Exercise goal:
Every entry below should be reproduced exactly; no picture is to be included.

Supplied entries:

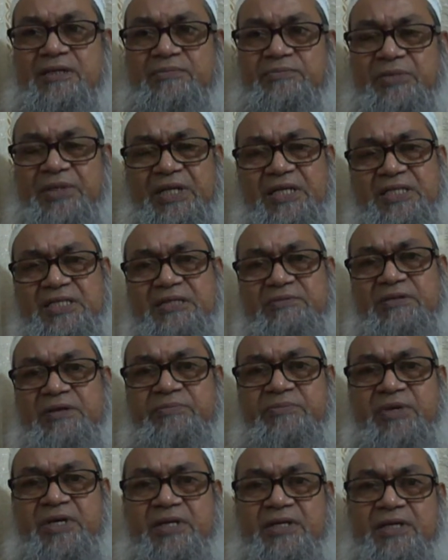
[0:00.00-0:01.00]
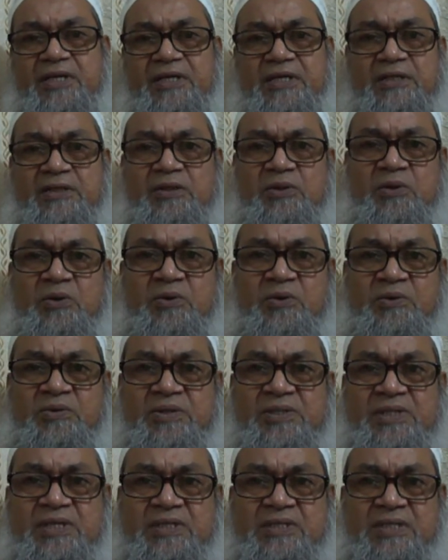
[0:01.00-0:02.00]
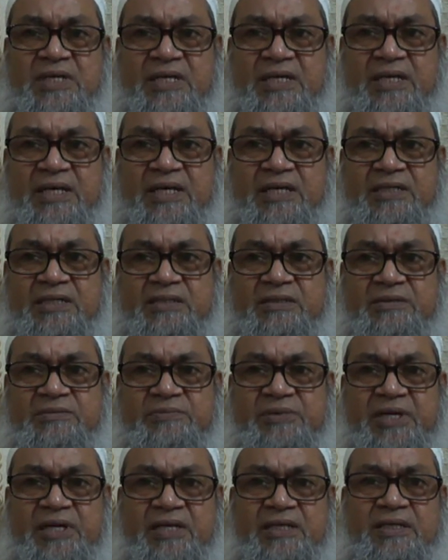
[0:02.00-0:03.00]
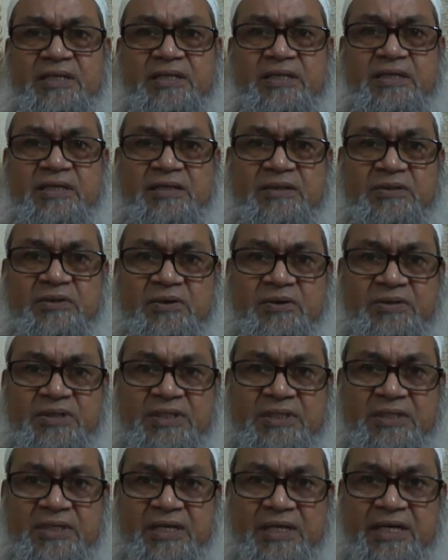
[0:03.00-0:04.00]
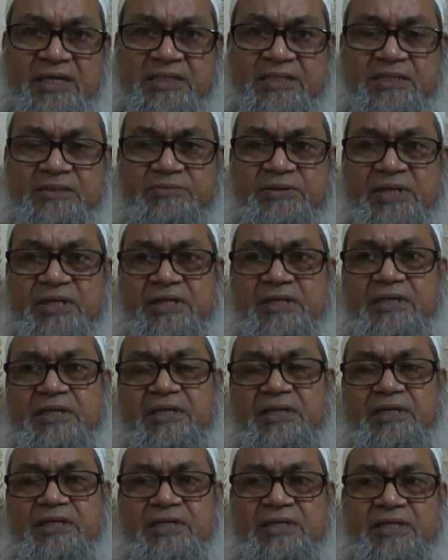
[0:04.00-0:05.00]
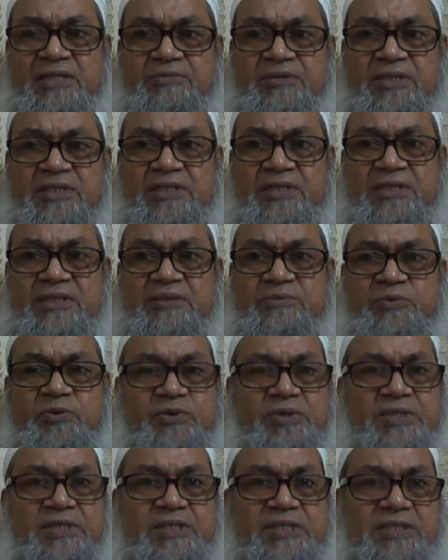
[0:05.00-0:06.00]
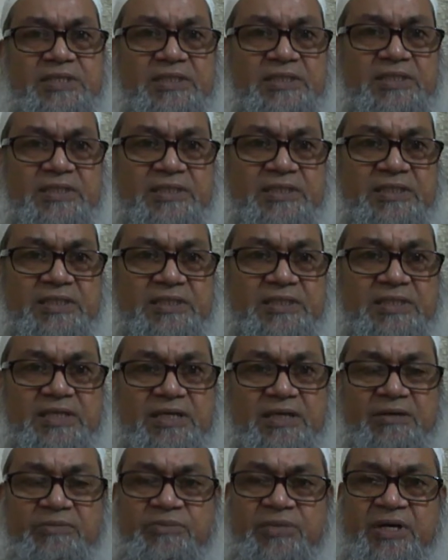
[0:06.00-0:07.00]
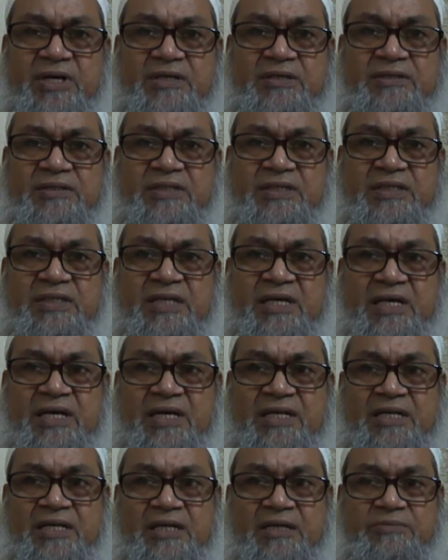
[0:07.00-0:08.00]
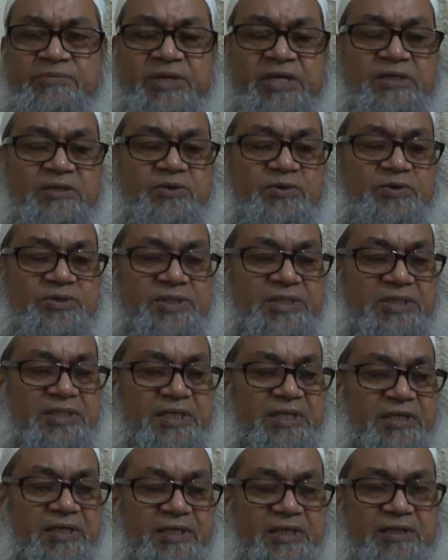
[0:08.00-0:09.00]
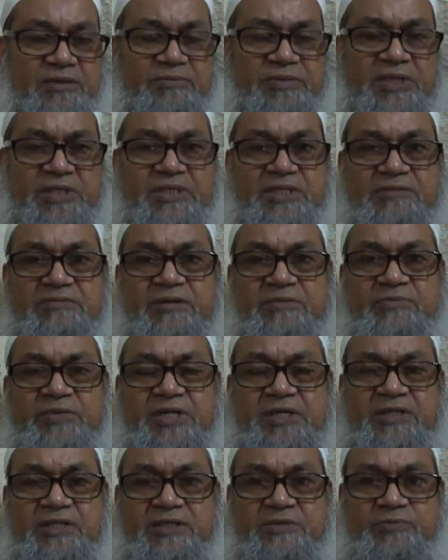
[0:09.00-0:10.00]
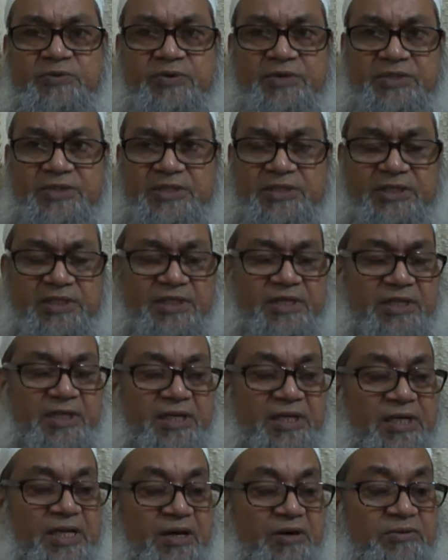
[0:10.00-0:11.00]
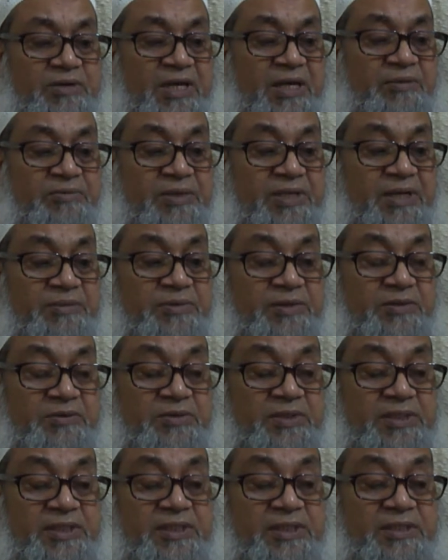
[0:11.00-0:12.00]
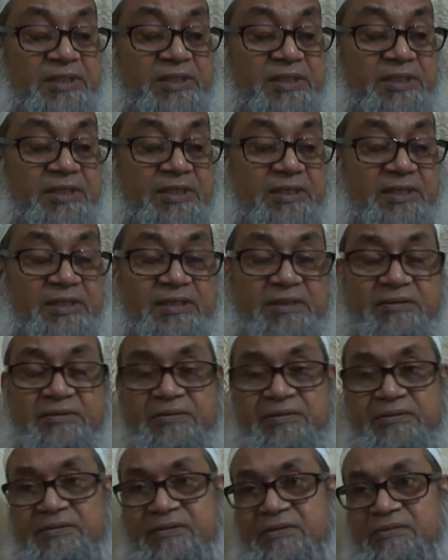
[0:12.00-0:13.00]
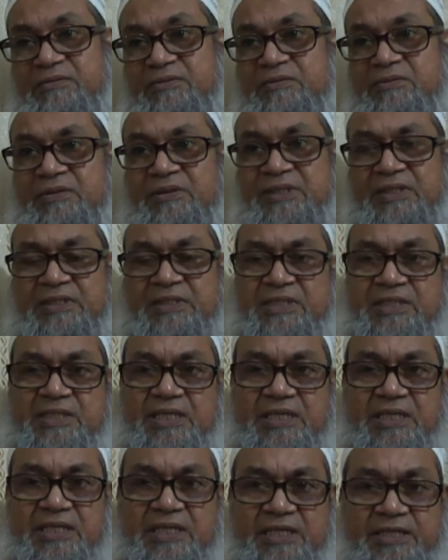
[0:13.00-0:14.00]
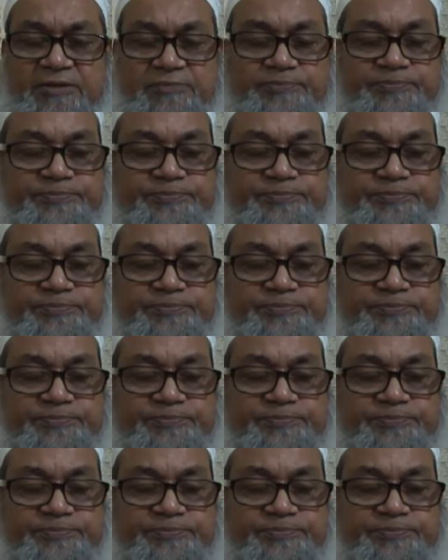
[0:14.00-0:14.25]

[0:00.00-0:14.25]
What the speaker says: Please remember, though it acts by inhibiting protein synthesis, but they are bactericidal. Please remember these points. Now I am coming to again tetracycline.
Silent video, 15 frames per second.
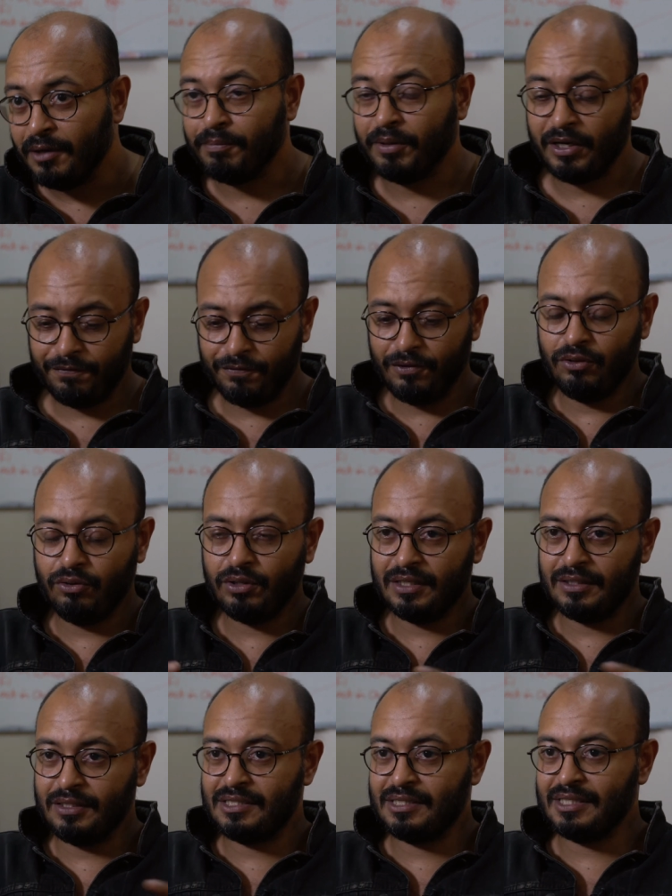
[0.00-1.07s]
But if you look
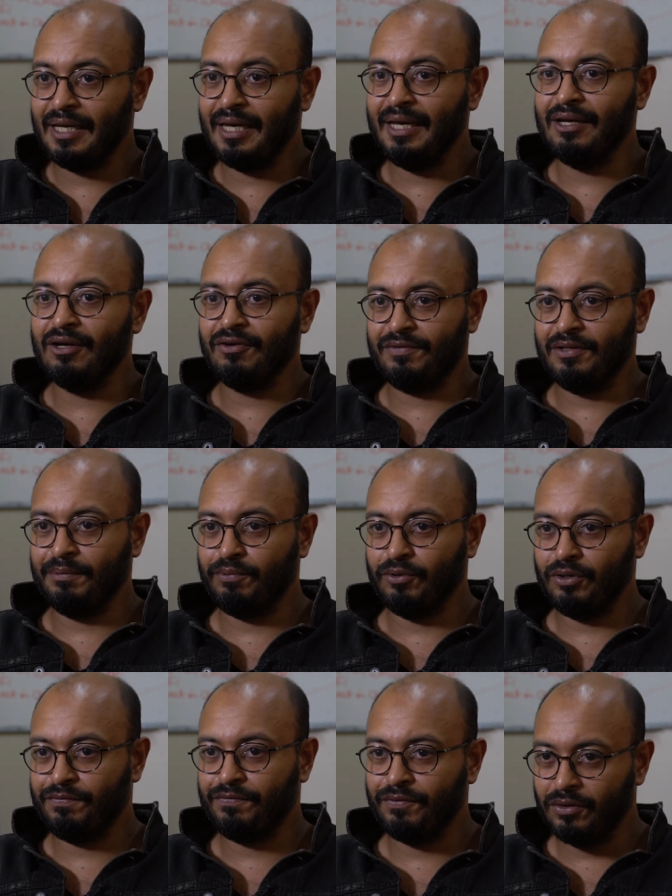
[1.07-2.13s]
at the scale of the
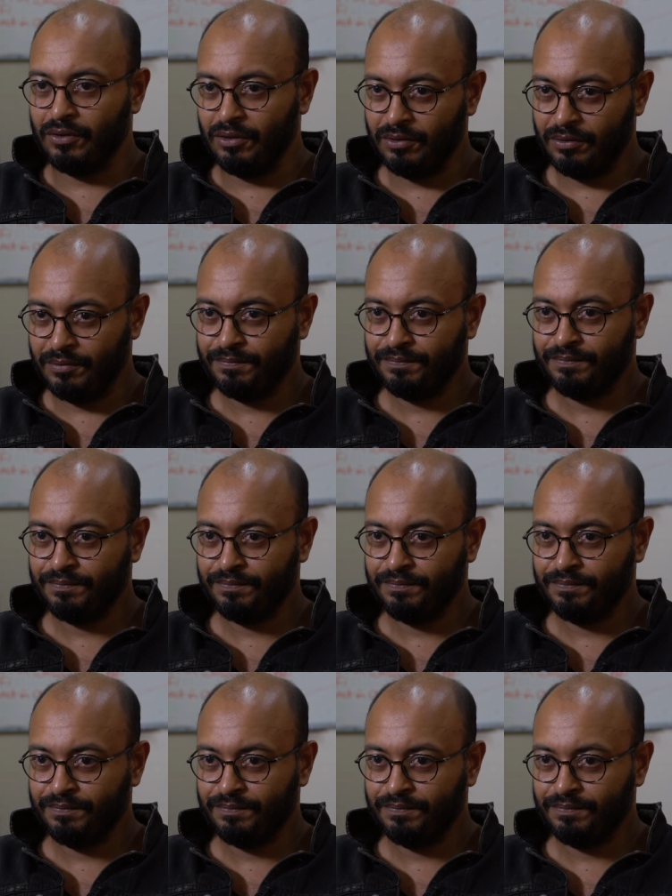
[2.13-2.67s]
portfolio,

Task output:
[0:00.00-0:01.00]
[0:01.00-0:02.00]
[0:02.00-0:03.00]
[0:03.00-0:04.00]
[0:04.00-0:05.00]
[0:05.00-0:06.00]
[0:06.00-0:07.00]
[0:07.00-0:08.00]
[0:08.00-0:09.00]
[0:09.00-0:10.00]
[0:10.00-0:11.00]
[0:11.00-0:12.00]
[0:12.00-0:13.00]
[0:13.00-0:14.00]
[0:14.00-0:14.25]

[0:00.00-0:14.25]
What the speaker says: Please remember, though it acts by inhibiting protein synthesis, but they are bactericidal. Please remember these points. Now I am coming to again tetracycline.
Silent video, 15 frames per second.
[0.00-1.07s]
But if you look
[1.07-2.13s]
at the scale of the
[2.13-2.67s]
portfolio,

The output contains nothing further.